Aim of the task: An image-free, exact copy of the records below is required.

Record set Start Marker

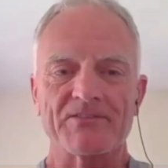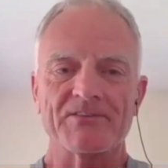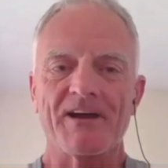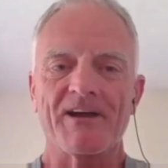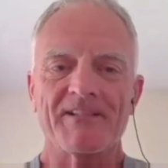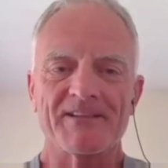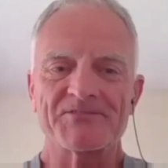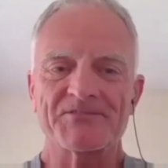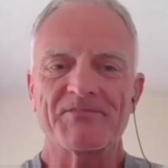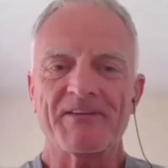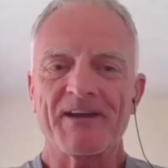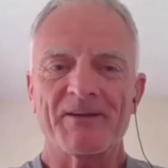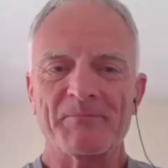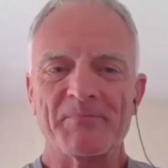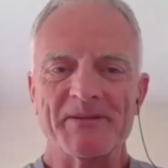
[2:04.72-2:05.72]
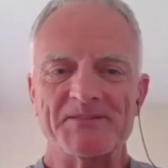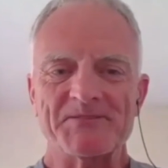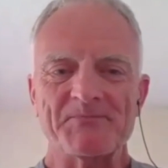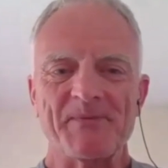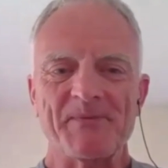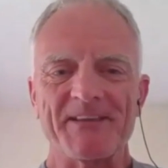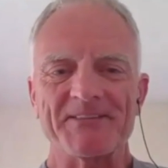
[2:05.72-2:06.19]
knowledge of how to be in
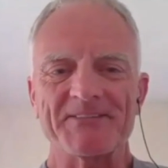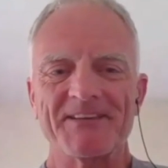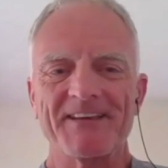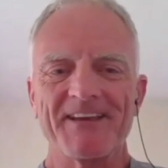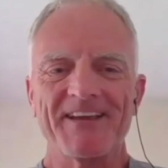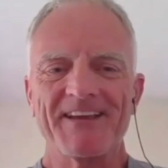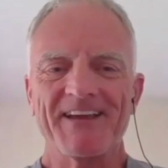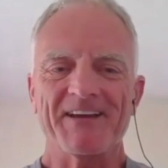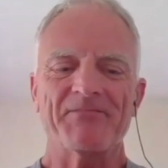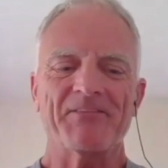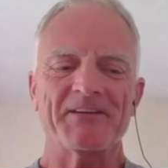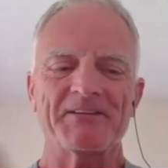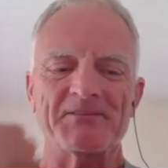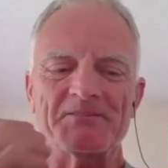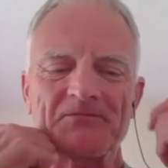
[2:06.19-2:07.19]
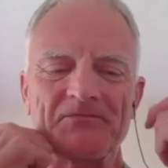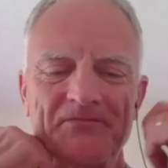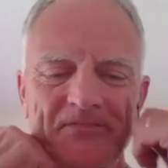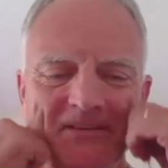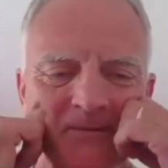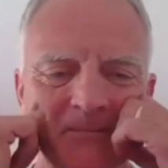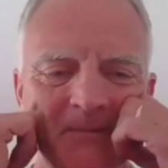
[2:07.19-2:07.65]
space? I find it
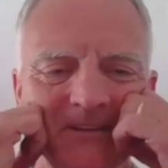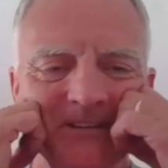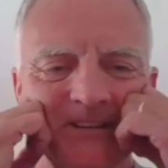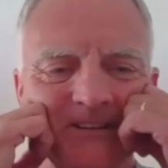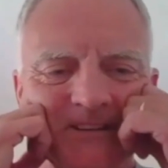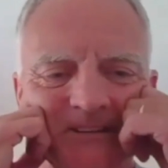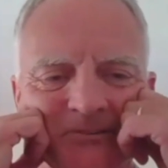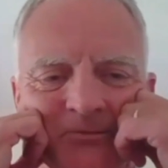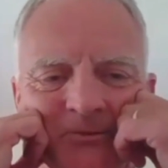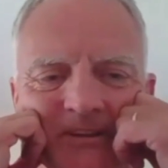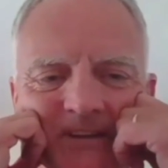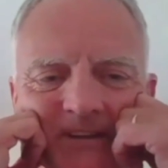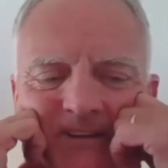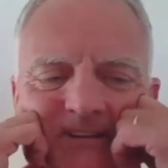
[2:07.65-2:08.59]
fundamentally intriguing.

Record set End Marker

Answer to this exercise:
[2:04.72-2:05.72]
[2:05.72-2:06.19]
knowledge of how to be in
[2:06.19-2:07.19]
[2:07.19-2:07.65]
space? I find it
[2:07.65-2:08.59]
fundamentally intriguing.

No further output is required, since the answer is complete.